A Theory of risk management with model risk and finiteness of number of issued securities
Daisuke Yoshikawa (Bank of Japan, Japan)
Joint work with Yoshihiko Uchida

Thursday June 5, 16:00-16:30 | session P6 | Poster session | room lobby

In our previous paper ``A pricing theory on finite number of issued securities'', we capture the effect of constraint of finite number of issued securities. However, we postulated very simple model on stochastic process; one period binomial model. Binomial model is strongly related to the normal distribution. However, the normality is often denied empirically. We can observe non-normality on many kinds of assets. `Fat-tail' is the typical example. Statistics and/or mathematical finance shows several methods to describe non-normality. The simplest method for embedding non-normality is to extend binomial model to trinomial, quadinomial or higher dimensional model with the extreme lower values. However, these extreme lower values are often very difficult to capture, because this is often happened with unobservable lower probability.

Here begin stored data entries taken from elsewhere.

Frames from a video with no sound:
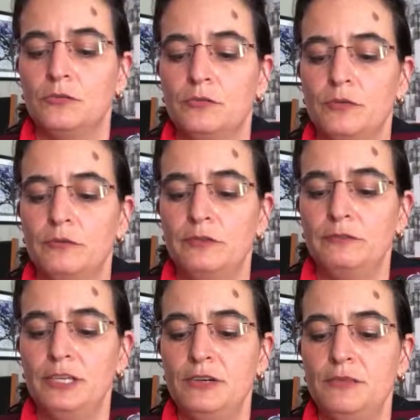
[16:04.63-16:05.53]
for
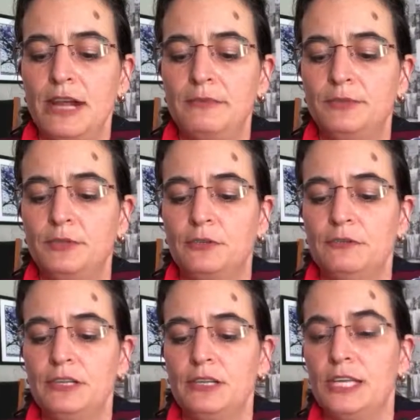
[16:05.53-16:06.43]
15 gram
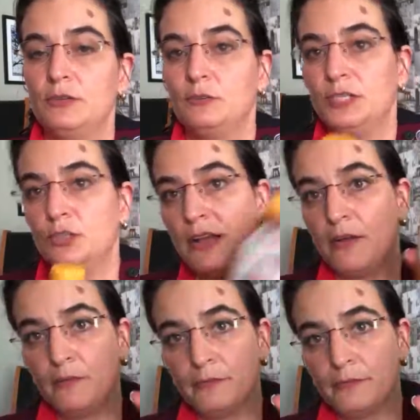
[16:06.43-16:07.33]
serving, it will be
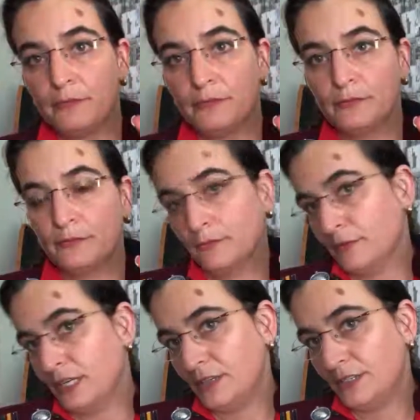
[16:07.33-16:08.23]
12.
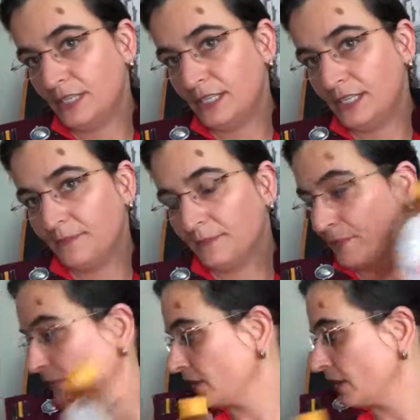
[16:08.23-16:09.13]
Can you see?
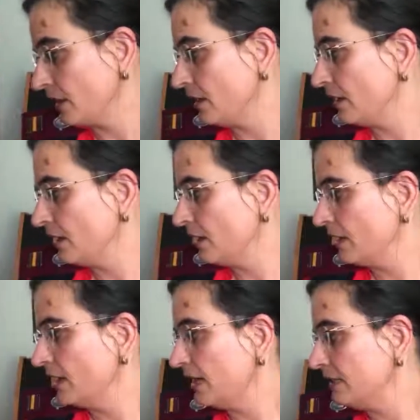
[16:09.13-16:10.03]

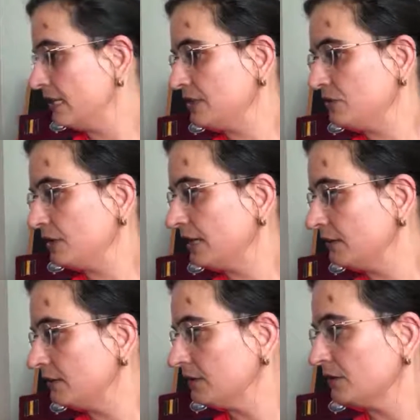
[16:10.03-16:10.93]
And then you
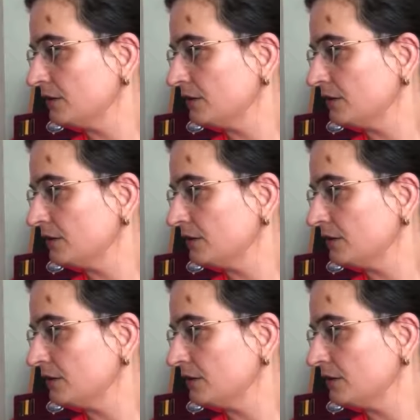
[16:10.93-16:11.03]
get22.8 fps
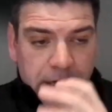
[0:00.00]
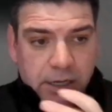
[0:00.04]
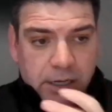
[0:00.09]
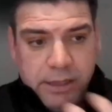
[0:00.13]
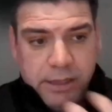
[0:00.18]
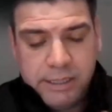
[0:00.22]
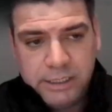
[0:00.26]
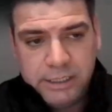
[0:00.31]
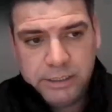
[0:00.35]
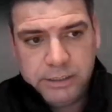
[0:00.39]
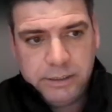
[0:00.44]

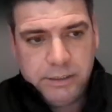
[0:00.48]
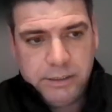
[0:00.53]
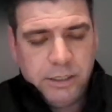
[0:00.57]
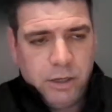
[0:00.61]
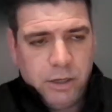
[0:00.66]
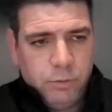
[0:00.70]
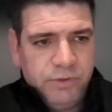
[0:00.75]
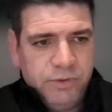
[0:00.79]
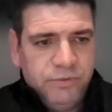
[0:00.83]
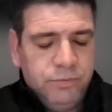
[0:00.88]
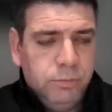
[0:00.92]
and I think,
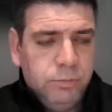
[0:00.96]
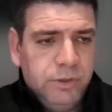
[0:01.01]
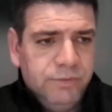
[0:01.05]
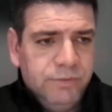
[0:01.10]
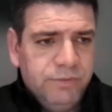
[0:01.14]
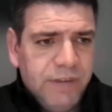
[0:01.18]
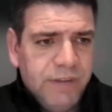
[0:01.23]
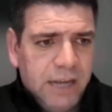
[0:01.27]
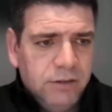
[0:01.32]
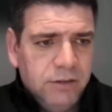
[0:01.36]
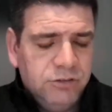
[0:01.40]
you know, we've
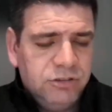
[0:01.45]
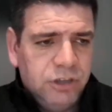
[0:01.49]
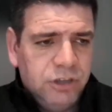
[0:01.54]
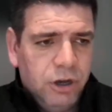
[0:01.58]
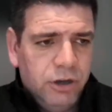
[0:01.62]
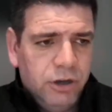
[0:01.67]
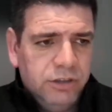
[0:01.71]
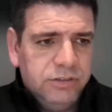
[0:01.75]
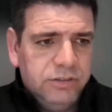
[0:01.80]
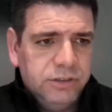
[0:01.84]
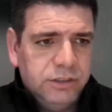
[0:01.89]
now
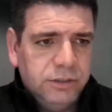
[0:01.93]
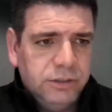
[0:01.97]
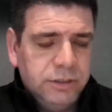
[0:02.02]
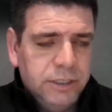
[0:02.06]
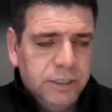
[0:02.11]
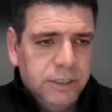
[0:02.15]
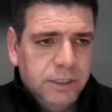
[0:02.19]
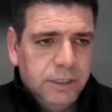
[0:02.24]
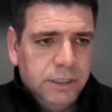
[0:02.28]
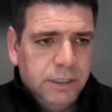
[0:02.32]
started to,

Furthermore, information on such a rare event is restricted. A market participant might have sufficient information on it, while the other market participant might not. In such a circumstance, the former market participant can exactly specify the probability space by his information, while the latter market participant may construct the probability different from the probability with the sufficiently informed market participant. In this sense, asymmetry of cognition of market participants will be included in the model. In the previous paper, the difference of risk-aversions expresses the heterogeneity of market participants. In addition to this heterogeneity, we consider the heterogeneity on cognition of market participants and analyze the effect of this additional heterogeneity on security price, under the condition that there is the finite number of issued securities.
It is clear that this new heterogeneity is deduced to the problem on model risk, because model risk appears, if market participants are not necessarily to be able to exactly specify model parameters and/or structure of probability space.
Our goal is to describe the security price with the finite number of issued securities under this additional heterogeneity related to the model risk. In this paper, we formulate to control this heterogeneity utilizing the method of maxmin expected utility and derive the security price formula consistent with our previous paper.